··· RECORDS FOR THE EXERCISE
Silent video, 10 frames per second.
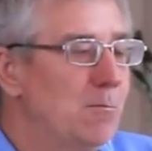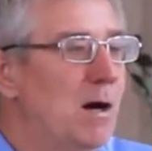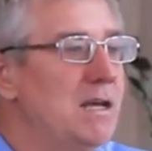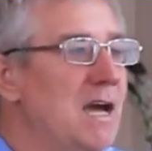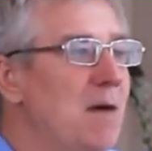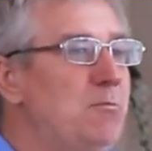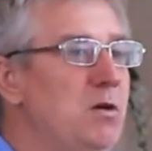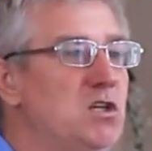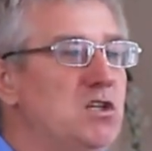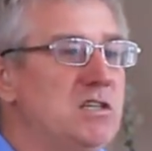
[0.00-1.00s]
Моя
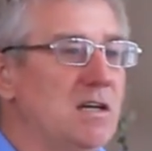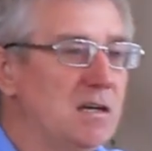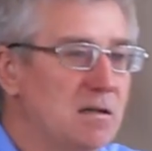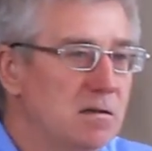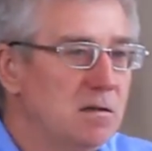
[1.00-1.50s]
пища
······
The required output is each record above, reproduced exactly, without its pictures.

Silent video, 10 frames per second.
[0.00-1.00s]
Моя
[1.00-1.50s]
пища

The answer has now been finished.